Below this line is the material. Write out only its lines from the one containing "[0:00.00-0:01.04]" through the one containing "Transcript: Right. So", both kept, exactly.

▸ Data for review
- Opening Delimiter -

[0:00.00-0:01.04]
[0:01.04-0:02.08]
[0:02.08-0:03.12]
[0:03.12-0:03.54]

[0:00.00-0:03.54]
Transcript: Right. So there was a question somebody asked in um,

- Closing Delimiter -
- Opening Delimiter -

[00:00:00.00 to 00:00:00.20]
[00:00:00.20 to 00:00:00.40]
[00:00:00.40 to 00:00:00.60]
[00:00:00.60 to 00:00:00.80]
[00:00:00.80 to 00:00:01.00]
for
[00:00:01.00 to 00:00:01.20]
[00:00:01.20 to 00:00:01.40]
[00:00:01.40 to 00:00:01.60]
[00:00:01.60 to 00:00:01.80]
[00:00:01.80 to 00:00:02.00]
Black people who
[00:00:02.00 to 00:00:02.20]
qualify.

- Closing Delimiter -

▸ Task answer
[0:00.00-0:01.04]
[0:01.04-0:02.08]
[0:02.08-0:03.12]
[0:03.12-0:03.54]

[0:00.00-0:03.54]
Transcript: Right. So there was a question somebody asked in um,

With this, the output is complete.